**PROBLEM DESCRIPTION**
Would you reproduce each line below exactly, leaving every picture out?

**DATASET EXCERPTS**

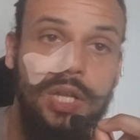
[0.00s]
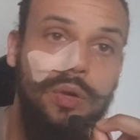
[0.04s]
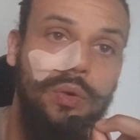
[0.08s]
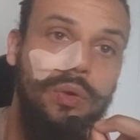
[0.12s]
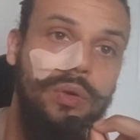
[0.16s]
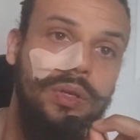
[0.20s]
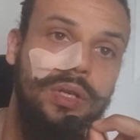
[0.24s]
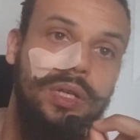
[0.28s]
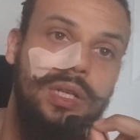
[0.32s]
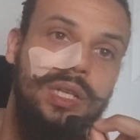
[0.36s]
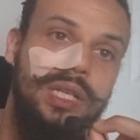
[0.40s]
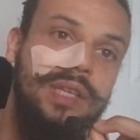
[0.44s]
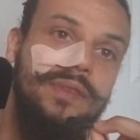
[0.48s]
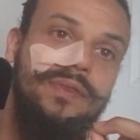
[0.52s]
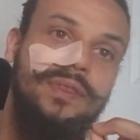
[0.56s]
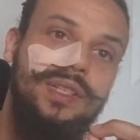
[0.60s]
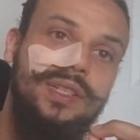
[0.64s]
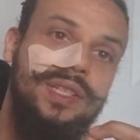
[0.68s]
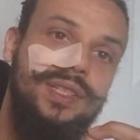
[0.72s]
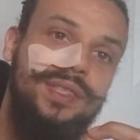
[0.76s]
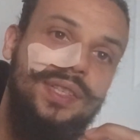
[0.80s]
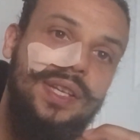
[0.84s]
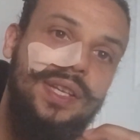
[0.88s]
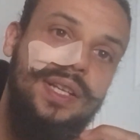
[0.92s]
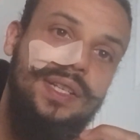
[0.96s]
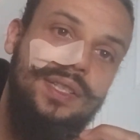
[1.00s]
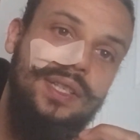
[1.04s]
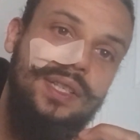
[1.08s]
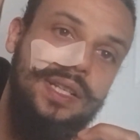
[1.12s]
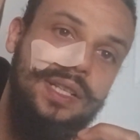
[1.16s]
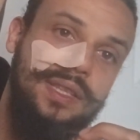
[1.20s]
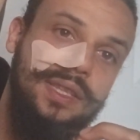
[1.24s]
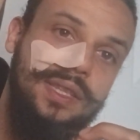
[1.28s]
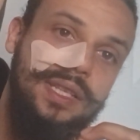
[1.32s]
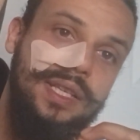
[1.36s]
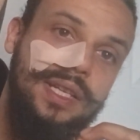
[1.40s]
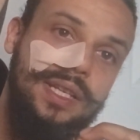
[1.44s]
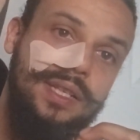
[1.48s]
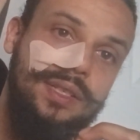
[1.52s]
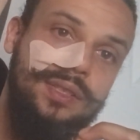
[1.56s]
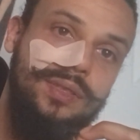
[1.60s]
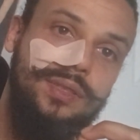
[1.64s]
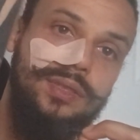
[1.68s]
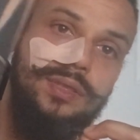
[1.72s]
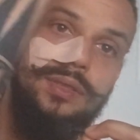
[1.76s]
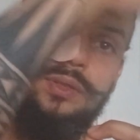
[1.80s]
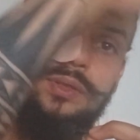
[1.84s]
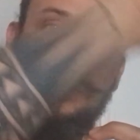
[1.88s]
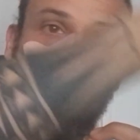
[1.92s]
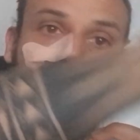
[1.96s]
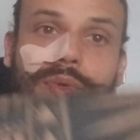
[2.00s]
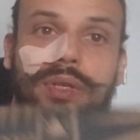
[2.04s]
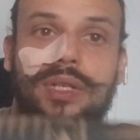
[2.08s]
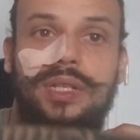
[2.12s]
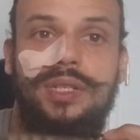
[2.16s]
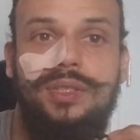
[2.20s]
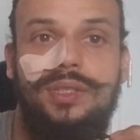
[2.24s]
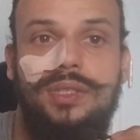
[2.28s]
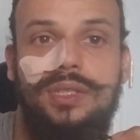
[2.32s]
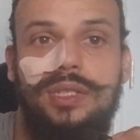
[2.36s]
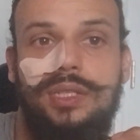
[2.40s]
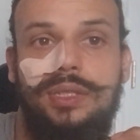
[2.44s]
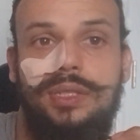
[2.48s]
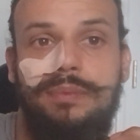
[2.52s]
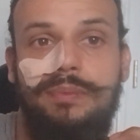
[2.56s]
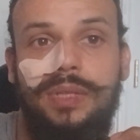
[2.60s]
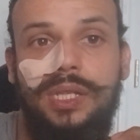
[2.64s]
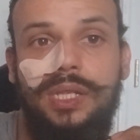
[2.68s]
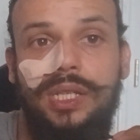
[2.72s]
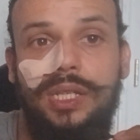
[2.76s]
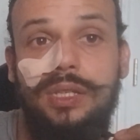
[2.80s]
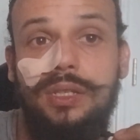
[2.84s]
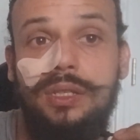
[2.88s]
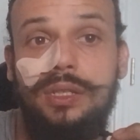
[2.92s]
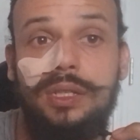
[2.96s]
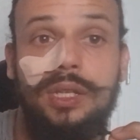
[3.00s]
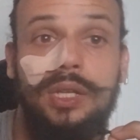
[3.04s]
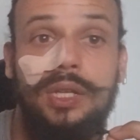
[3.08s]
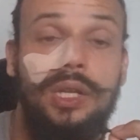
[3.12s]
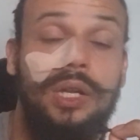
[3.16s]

Or even designs like this. What does this mean?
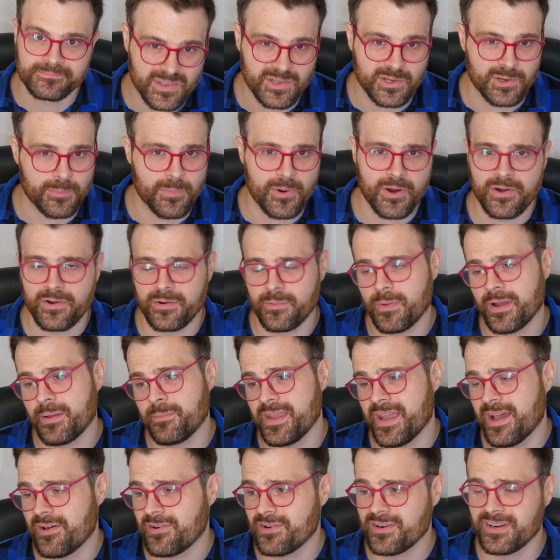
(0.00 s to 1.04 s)
Your partner might
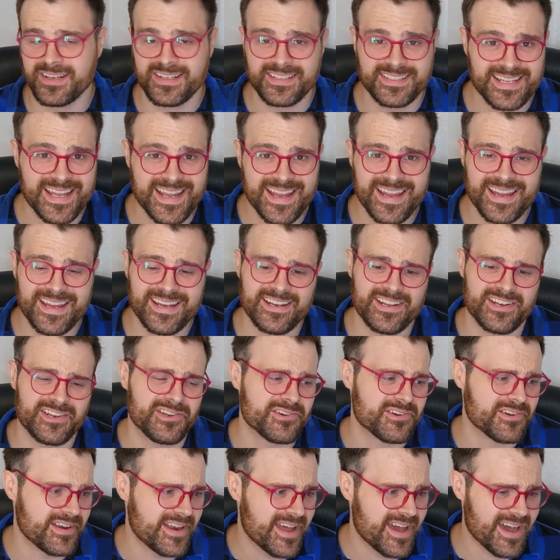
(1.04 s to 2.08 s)
be out on a date and
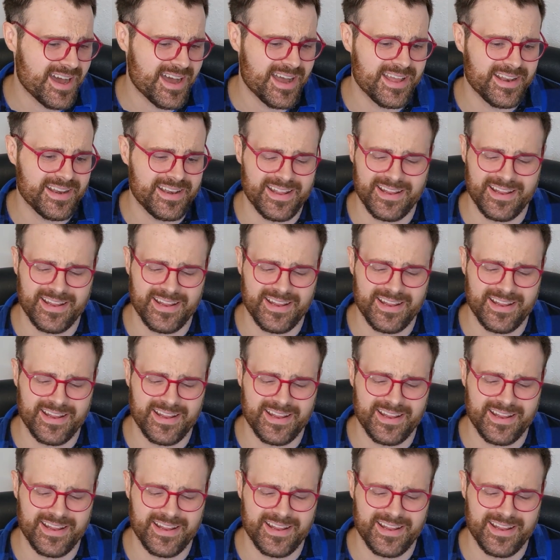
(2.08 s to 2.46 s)
you're not,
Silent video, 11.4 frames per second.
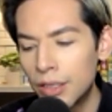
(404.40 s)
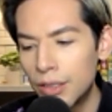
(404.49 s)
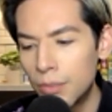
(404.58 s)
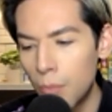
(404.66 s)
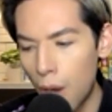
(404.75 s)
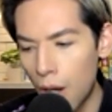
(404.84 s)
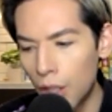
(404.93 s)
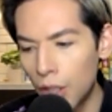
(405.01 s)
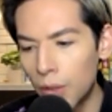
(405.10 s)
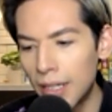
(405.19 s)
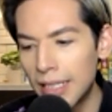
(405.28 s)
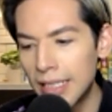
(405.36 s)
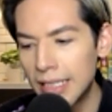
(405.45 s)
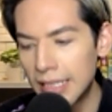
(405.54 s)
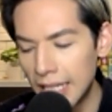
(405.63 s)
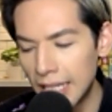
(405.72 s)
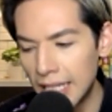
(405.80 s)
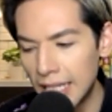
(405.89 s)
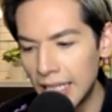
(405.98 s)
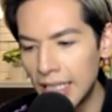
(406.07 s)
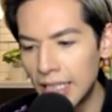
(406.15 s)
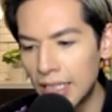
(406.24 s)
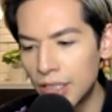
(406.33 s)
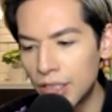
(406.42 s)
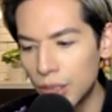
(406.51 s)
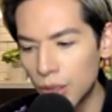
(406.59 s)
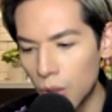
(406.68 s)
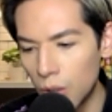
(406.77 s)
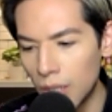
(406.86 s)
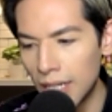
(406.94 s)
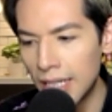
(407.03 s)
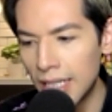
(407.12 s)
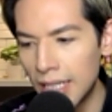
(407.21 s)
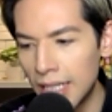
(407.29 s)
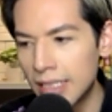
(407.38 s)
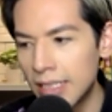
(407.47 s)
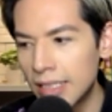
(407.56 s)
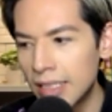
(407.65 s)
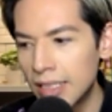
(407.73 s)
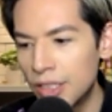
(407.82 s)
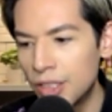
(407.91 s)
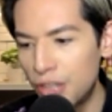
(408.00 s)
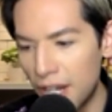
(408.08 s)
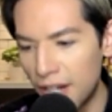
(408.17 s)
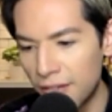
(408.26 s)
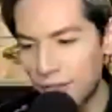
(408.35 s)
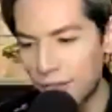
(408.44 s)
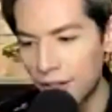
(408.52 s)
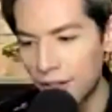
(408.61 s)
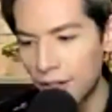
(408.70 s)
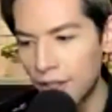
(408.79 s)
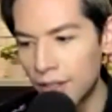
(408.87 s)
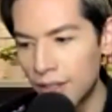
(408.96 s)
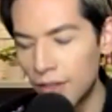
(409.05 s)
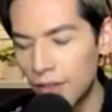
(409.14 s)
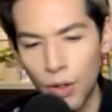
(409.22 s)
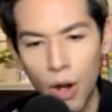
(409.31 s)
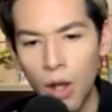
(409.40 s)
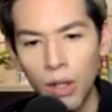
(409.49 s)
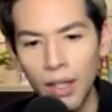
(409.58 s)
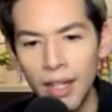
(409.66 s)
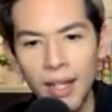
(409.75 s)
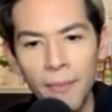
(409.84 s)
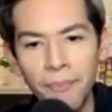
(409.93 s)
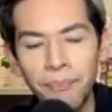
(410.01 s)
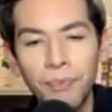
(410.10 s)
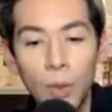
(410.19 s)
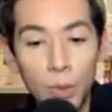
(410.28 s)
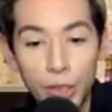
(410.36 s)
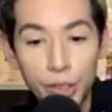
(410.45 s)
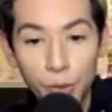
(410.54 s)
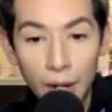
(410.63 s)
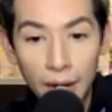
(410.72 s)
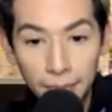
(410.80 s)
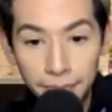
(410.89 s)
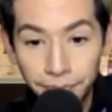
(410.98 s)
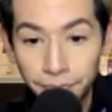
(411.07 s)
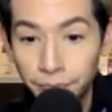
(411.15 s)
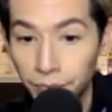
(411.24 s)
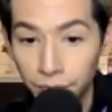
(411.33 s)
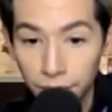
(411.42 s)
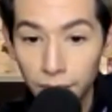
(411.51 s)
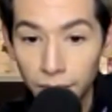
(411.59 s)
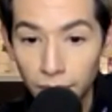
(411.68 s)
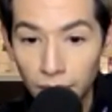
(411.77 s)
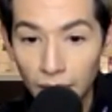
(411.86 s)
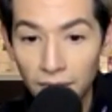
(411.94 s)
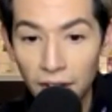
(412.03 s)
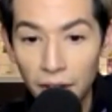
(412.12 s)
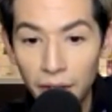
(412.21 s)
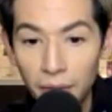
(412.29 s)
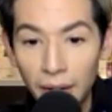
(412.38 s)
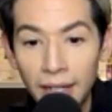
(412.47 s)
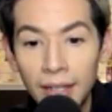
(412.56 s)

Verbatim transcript: Margaret, Siggy, Dolores, Jennifer, they're all in it, which is great. Very great.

**EXPECTED ANSWER**
[0.00s]
[0.04s]
[0.08s]
[0.12s]
[0.16s]
[0.20s]
[0.24s]
[0.28s]
[0.32s]
[0.36s]
[0.40s]
[0.44s]
[0.48s]
[0.52s]
[0.56s]
[0.60s]
[0.64s]
[0.68s]
[0.72s]
[0.76s]
[0.80s]
[0.84s]
[0.88s]
[0.92s]
[0.96s]
[1.00s]
[1.04s]
[1.08s]
[1.12s]
[1.16s]
[1.20s]
[1.24s]
[1.28s]
[1.32s]
[1.36s]
[1.40s]
[1.44s]
[1.48s]
[1.52s]
[1.56s]
[1.60s]
[1.64s]
[1.68s]
[1.72s]
[1.76s]
[1.80s]
[1.84s]
[1.88s]
[1.92s]
[1.96s]
[2.00s]
[2.04s]
[2.08s]
[2.12s]
[2.16s]
[2.20s]
[2.24s]
[2.28s]
[2.32s]
[2.36s]
[2.40s]
[2.44s]
[2.48s]
[2.52s]
[2.56s]
[2.60s]
[2.64s]
[2.68s]
[2.72s]
[2.76s]
[2.80s]
[2.84s]
[2.88s]
[2.92s]
[2.96s]
[3.00s]
[3.04s]
[3.08s]
[3.12s]
[3.16s]

Or even designs like this. What does this mean?
(0.00 s to 1.04 s)
Your partner might
(1.04 s to 2.08 s)
be out on a date and
(2.08 s to 2.46 s)
you're not,
Silent video, 11.4 frames per second.
(404.40 s)
(404.49 s)
(404.58 s)
(404.66 s)
(404.75 s)
(404.84 s)
(404.93 s)
(405.01 s)
(405.10 s)
(405.19 s)
(405.28 s)
(405.36 s)
(405.45 s)
(405.54 s)
(405.63 s)
(405.72 s)
(405.80 s)
(405.89 s)
(405.98 s)
(406.07 s)
(406.15 s)
(406.24 s)
(406.33 s)
(406.42 s)
(406.51 s)
(406.59 s)
(406.68 s)
(406.77 s)
(406.86 s)
(406.94 s)
(407.03 s)
(407.12 s)
(407.21 s)
(407.29 s)
(407.38 s)
(407.47 s)
(407.56 s)
(407.65 s)
(407.73 s)
(407.82 s)
(407.91 s)
(408.00 s)
(408.08 s)
(408.17 s)
(408.26 s)
(408.35 s)
(408.44 s)
(408.52 s)
(408.61 s)
(408.70 s)
(408.79 s)
(408.87 s)
(408.96 s)
(409.05 s)
(409.14 s)
(409.22 s)
(409.31 s)
(409.40 s)
(409.49 s)
(409.58 s)
(409.66 s)
(409.75 s)
(409.84 s)
(409.93 s)
(410.01 s)
(410.10 s)
(410.19 s)
(410.28 s)
(410.36 s)
(410.45 s)
(410.54 s)
(410.63 s)
(410.72 s)
(410.80 s)
(410.89 s)
(410.98 s)
(411.07 s)
(411.15 s)
(411.24 s)
(411.33 s)
(411.42 s)
(411.51 s)
(411.59 s)
(411.68 s)
(411.77 s)
(411.86 s)
(411.94 s)
(412.03 s)
(412.12 s)
(412.21 s)
(412.29 s)
(412.38 s)
(412.47 s)
(412.56 s)

Verbatim transcript: Margaret, Siggy, Dolores, Jennifer, they're all in it, which is great. Very great.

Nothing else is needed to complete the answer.